Il 26 luglio Forlì ricorda i Caduti dell'eccidio di Pievequinta. Il tragico episodio viene commemorato al monumento che sorge sul ciglio di via del Cippo, una traversa lungo la Cervese. Un epigrafe ricorda con queste parole i dieci antifascisti trucidati per rappresaglia dai nazifascisti: "Qui il 26 luglio 1944 al di sopra delle bandiere, delle razze, delle fedi, affratellati dalla morte, caddero perché la libertà patrimonio degli uomini e dei popoli illuminasse il volto rinnovato della Patria". A pochi giorni dalla commemorazione il cippo è in totale stato di abbandono, circondato da erbacce particolarmente alte.  
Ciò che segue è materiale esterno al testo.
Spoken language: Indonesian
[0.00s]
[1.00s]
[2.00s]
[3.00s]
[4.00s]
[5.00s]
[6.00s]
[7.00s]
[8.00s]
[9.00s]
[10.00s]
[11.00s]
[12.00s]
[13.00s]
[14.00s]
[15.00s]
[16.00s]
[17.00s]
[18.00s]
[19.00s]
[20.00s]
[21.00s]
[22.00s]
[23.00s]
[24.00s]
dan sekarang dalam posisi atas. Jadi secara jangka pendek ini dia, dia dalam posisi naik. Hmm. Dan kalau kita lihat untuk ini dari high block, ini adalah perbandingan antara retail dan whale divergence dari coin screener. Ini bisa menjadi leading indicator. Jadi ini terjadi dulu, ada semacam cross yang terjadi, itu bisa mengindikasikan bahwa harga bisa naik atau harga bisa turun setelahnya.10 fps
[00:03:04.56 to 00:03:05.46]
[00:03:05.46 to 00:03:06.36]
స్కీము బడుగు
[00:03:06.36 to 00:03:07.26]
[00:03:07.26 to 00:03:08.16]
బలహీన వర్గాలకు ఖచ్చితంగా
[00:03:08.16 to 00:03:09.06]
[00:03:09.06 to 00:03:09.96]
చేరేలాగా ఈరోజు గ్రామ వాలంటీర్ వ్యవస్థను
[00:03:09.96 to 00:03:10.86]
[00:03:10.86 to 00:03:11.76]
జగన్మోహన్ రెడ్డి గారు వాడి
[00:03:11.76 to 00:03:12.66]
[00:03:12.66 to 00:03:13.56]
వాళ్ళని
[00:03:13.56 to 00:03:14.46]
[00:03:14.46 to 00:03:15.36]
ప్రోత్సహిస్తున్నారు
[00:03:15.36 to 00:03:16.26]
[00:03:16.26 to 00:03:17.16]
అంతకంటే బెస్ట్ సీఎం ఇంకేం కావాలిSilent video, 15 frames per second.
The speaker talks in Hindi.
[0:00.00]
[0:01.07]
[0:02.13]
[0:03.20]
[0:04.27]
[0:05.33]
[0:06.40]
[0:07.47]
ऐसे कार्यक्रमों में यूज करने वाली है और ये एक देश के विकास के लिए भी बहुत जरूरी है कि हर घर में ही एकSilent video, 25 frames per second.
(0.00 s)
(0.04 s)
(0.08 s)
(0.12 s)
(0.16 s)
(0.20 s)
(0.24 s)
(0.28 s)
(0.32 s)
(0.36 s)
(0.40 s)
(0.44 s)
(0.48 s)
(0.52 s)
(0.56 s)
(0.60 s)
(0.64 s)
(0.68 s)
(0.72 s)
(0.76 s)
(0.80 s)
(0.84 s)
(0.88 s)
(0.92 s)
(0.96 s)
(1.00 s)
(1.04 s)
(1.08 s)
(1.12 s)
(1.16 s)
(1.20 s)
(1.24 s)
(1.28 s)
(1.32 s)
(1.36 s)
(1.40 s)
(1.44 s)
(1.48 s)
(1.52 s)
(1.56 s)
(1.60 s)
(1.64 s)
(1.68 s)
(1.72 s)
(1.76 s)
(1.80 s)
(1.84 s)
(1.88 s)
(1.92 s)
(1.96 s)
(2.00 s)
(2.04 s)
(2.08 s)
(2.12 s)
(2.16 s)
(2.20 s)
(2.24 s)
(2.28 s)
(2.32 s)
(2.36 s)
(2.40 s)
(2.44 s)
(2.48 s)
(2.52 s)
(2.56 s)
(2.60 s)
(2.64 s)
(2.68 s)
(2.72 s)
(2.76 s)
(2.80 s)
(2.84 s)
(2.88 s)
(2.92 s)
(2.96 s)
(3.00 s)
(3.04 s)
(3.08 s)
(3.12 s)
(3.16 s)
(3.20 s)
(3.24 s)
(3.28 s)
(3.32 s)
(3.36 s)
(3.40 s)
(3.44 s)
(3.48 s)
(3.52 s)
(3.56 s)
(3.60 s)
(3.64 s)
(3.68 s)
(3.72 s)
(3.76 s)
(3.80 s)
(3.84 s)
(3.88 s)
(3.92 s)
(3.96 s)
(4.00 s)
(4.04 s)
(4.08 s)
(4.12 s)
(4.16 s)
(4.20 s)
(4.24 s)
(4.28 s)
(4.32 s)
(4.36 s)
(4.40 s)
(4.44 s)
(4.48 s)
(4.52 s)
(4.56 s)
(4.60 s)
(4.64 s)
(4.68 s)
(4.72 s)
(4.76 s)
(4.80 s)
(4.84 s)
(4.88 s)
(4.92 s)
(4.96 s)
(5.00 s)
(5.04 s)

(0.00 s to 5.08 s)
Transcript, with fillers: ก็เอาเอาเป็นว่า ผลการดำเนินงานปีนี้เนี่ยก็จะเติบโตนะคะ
LA STORIA - Il 26 luglio 1944 a poca distanza da Carpinello di Forlì fu ucciso un caporalmaggiore tedesco. Per rappresaglia le SS del comando di viale Salinatore di Forlì attuarono una rappresaglia su dieci uomini arrestati in precedenza, prelevandoli dalle carceri della Rocca o dalle prigioni del SD e conducendoli a Pievequinta, dove li fucilarono. La notizia della fucilazione fu data alla popolazione da un comunicato tedesco cui rispose un volantino dei Gruppi di difesa della donna e del Fronte della Gioventù datato 1° agosto 1944.